Bericht des SD aus Cochem
Am 27. Juli 1938 verfasst die SD-Außenstelle Cochem (II 112) folgenden Bericht:
Propaganda
Die Juden führen ein derart unter sich abgeschlossenes Leben, daß es nicht möglich ist, Einblick in ihre Betätigung zu erhalten. Da, bedingt durch die jeweils kleine Zahl an den einzelnen Orten, ein Zusammenschluß nicht erfolgt, ist es stets von einem Zufall abhängig, in die Gestaltung des Eigenlebens Einblick zu erhalten.
Soweit beobachtet wurde, halten sich die Juden in der Öffentlichkeit sehr zurück, was ja auch kaum anders möglich ist.
Finanzierung
Die noch im Bereich der Außenstelle ansässigen Juden verfügen in seltenen Fällen noch über größeres Vermögen. Da fast allen die geschäftliche Grundlage entzogen ist, leben sie heute nur noch von der Substanz. Diese Lage führt immer mehr dazu, daß die Juden versuchen, ihren Besitz zu möglichst günstigen Preisen abzustoßen und auszuwandern bzw. in den Großstädten unterzutauchen. Aber auch dieser Versuch führt kaum zum gewünschten Erfolg, da die Angebote bei Verkäufen sehr gering sind. Diese Sachlage ist deshalb so erwähnenswert, weil sie die Juden zwingt, ihr Vermögen weitgehend für eigene Zwecke zu verwenden.
Zersetzung
Die Juden bilden in sich einen festen Block, der keinen äußeren Einflüssen ausgesetzt ist, selbst aber auch keine Tätigkeit in dieser Hinsicht ausübt.

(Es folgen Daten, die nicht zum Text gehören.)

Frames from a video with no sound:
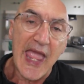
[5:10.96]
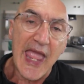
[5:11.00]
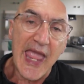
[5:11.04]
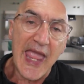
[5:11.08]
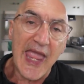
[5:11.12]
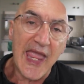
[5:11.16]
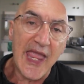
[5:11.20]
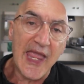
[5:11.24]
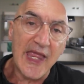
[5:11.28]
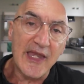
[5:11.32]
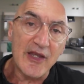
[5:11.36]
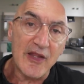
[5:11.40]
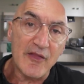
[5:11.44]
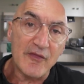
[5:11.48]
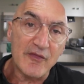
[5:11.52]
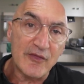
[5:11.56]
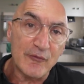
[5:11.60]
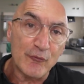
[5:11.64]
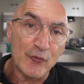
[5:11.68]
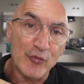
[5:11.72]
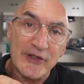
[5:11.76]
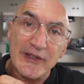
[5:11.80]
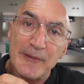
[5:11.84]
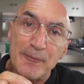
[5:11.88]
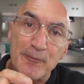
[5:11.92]
and
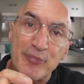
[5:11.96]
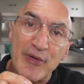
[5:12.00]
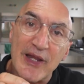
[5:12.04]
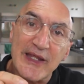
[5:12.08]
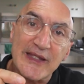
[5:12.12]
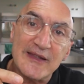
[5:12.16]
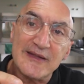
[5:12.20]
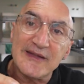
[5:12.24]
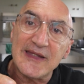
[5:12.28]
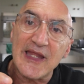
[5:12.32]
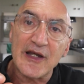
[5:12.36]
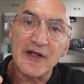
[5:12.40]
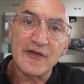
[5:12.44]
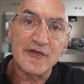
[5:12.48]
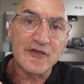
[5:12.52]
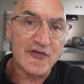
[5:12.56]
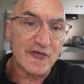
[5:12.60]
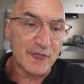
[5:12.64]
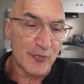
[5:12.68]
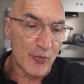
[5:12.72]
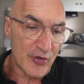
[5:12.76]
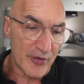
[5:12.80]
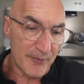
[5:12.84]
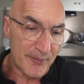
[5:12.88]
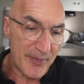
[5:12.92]
we can break them down into
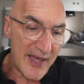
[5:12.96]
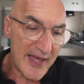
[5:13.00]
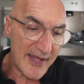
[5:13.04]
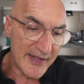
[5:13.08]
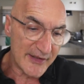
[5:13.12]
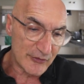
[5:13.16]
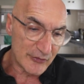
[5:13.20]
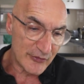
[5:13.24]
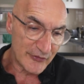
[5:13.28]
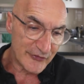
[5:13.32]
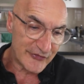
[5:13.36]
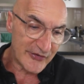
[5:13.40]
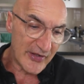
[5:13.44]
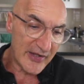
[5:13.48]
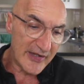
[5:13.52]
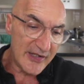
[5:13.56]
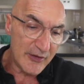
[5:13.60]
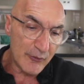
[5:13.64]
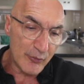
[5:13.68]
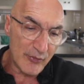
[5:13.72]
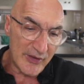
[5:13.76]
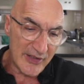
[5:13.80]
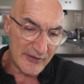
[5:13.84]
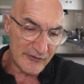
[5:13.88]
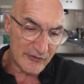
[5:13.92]
smaller particles. So he
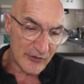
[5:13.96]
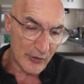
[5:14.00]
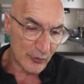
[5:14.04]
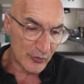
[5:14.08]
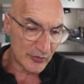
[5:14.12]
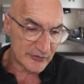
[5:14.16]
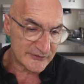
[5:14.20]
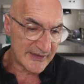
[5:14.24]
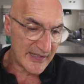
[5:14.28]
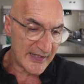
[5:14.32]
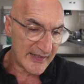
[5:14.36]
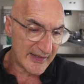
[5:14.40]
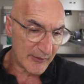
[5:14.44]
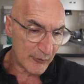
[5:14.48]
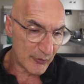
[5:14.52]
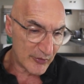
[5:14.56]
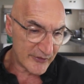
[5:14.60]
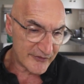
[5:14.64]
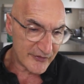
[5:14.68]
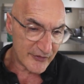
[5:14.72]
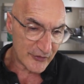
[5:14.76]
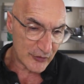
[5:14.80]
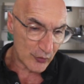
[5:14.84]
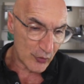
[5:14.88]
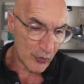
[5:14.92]
went in to look at
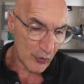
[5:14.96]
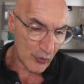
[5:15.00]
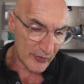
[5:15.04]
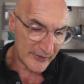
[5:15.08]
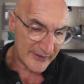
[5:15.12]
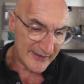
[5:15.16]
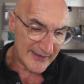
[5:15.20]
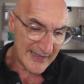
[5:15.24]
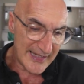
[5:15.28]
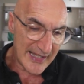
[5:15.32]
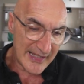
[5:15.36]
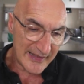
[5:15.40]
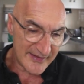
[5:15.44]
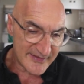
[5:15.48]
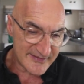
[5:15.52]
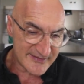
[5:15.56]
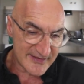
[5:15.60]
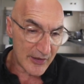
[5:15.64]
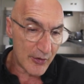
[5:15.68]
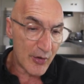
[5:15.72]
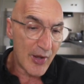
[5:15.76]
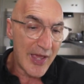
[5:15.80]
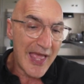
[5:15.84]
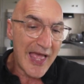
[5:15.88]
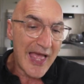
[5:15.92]
what's it called here, let's
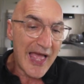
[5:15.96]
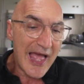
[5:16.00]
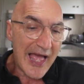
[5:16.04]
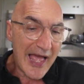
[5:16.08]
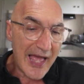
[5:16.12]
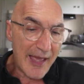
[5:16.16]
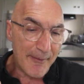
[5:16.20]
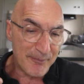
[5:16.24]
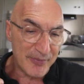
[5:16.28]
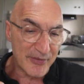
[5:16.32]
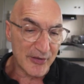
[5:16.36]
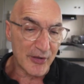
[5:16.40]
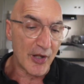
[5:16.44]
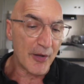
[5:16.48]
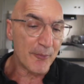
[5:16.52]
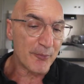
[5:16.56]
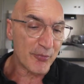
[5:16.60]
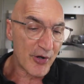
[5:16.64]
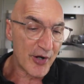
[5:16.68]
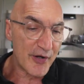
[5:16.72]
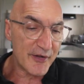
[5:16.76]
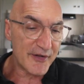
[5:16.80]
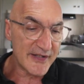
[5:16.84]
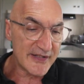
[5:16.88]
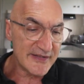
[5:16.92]
say
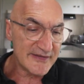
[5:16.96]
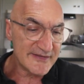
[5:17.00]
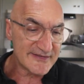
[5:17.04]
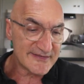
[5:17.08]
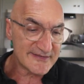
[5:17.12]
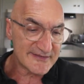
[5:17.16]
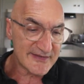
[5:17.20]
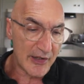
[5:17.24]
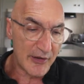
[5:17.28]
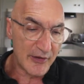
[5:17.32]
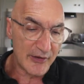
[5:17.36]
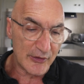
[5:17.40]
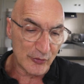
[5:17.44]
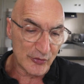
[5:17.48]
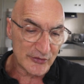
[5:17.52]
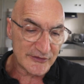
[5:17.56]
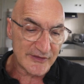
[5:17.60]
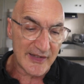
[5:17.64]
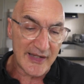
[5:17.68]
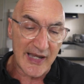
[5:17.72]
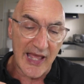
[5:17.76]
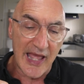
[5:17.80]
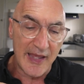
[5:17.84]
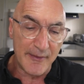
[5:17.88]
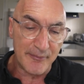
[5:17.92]
apolipoproteins. So he looked
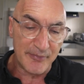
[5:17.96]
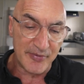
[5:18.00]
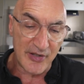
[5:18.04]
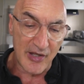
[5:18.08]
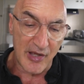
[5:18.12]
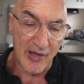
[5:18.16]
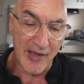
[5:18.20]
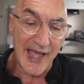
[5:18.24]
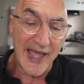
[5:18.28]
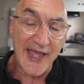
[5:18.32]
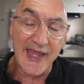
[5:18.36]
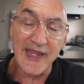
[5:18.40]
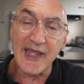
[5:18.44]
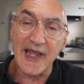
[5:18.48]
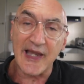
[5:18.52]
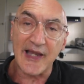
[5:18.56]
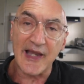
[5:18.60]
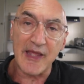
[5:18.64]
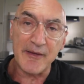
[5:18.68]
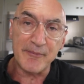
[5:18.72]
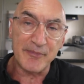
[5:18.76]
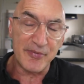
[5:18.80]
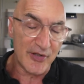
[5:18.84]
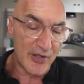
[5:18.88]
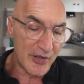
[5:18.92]
at ApoA and
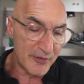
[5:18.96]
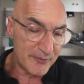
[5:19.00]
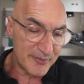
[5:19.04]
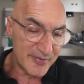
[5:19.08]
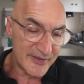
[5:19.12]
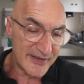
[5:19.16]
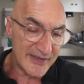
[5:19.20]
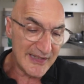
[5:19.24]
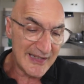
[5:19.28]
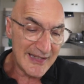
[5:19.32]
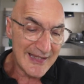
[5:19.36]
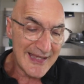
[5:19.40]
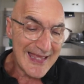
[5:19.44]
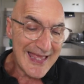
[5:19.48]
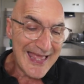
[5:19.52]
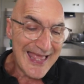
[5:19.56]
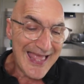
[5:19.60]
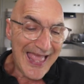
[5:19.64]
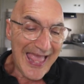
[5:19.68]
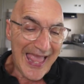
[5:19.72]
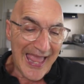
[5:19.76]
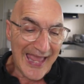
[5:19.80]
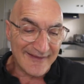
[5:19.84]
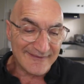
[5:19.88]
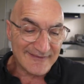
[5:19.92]
ApoB,
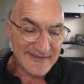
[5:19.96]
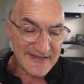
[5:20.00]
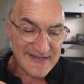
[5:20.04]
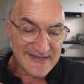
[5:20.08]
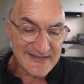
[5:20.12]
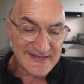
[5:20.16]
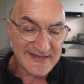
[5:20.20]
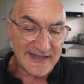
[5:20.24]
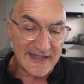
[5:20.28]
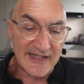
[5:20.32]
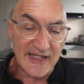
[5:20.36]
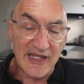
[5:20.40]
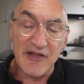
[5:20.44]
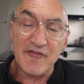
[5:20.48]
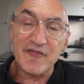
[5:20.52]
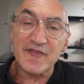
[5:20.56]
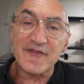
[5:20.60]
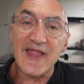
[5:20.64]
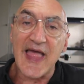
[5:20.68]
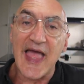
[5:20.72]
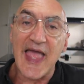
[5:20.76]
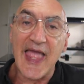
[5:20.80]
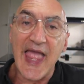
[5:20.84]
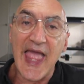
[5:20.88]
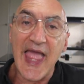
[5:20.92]
and to see if
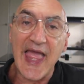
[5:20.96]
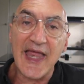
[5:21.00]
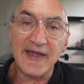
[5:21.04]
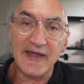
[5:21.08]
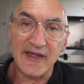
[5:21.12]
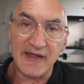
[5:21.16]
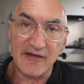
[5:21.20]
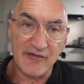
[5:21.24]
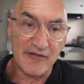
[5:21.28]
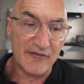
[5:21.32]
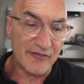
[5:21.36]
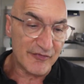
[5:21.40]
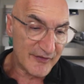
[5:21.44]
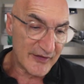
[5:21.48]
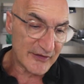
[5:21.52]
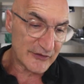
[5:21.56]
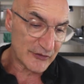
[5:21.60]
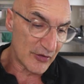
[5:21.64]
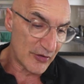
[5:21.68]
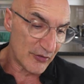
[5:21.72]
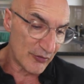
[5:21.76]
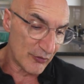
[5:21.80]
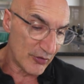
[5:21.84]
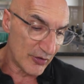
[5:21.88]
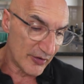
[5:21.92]
they had any effect
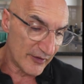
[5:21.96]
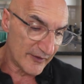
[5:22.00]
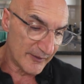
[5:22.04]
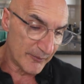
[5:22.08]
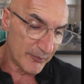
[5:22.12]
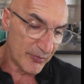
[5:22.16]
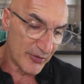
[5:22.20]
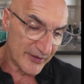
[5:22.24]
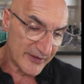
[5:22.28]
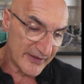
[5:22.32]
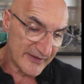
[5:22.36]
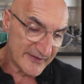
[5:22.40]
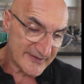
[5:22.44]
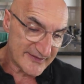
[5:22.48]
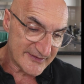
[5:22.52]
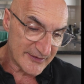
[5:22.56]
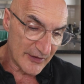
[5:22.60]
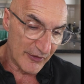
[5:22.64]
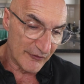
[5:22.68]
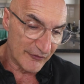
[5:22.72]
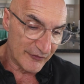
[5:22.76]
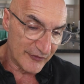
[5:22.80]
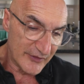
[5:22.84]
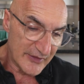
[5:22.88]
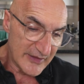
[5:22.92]
at all on the body
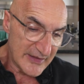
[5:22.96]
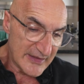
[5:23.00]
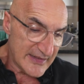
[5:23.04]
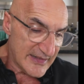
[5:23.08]
itself.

Beziehung zu anderen Gruppen
Kirche
Es konnte wiederholt beobachtet werden, daß in Einzelfällen Juden und Katholiken in persönlich guten Beziehungen stehen. Eine berichtsmäßig wichtige Bedeutung ist jedoch keinem dieser Fälle beizumessen. In diesem Zusammenhang sei der Ausspruch eines Juden aus jüngster Zeit erwähnt, der sich dahingehend äußerte, daß es dem einzelnen Juden heute fast unmöglich sei, auf dem Lande ein Geschäft zu betreiben bzw. überhaupt zu leben, da für sie keinerlei Möglichkeit bestehe, untertauchen zu können. (…)
Wirtschaftsleben
Die Ausschaltung der Juden aus der Wirtschaft wurde bisher allzusehr von der Bedingungslosigkeit der einzelnen Behördenleiter und sonstigen verantwortlichen Personen abhängig gemacht. Die dennoch erzielten Erfolge sind als gut zu bezeichnen. Die Ausschaltung der Juden besonders aus dem Viehhandel ist als fast abgeschlossen zu betrachten. Soweit die neuesten Verordnungen über die Bekämpfung der Juden die Öffentlichkeit zu Äußerungen anregt, ist zu entnehmen, daß mit einer baldigen und rücksichtslosen Ausschaltung begonnen wird. Die Betroffenen selbst halten sich naturgemäß zurück, inwieweit die Absicht zum Auswandern hierdurch gefördert wurde, steht noch nicht fest. Soweit bekannt, sind diese Bestrebungen an sich bei den Juden vorherrschend. Das einzige Moment, das zu einer Verzögerung beiträgt, ist die Frage der Vermögenssicherung.
Verhältnis zum Ausland
Wie schon gemeldet, unterhalten verschiedene Juden geschäftliche Verbindungen zum Ausland. In welcher Weise sich diese Beziehungen auswirken, kann hier nicht ermittelt werden.
Ein Einzelfall gibt Veranlassung darauf hinzuweisen, daß es den Juden an sich noch nicht verboten ist, Fremdenpensionen zu unterhalten. Da bei diesen nicht allein Deutsche, sondern auch Ausländer absteigen, besteht die Möglichkeit einer Nachrichtenübermittlung.
Sonstiges
Gegnerarbeit anderer Gruppen (Antisemitismus)
Neue Momente haben sich in der Berichtszeit nicht ergeben. Der Antisemitismus, getragen von der Partei, hat zur wirtschaftlichen und gesellschaftlichen Ausschließung der Juden geführt. Soweit die Judenfrage als Problem noch besteht, ist sie von jeweils örtlicher Bedeutung.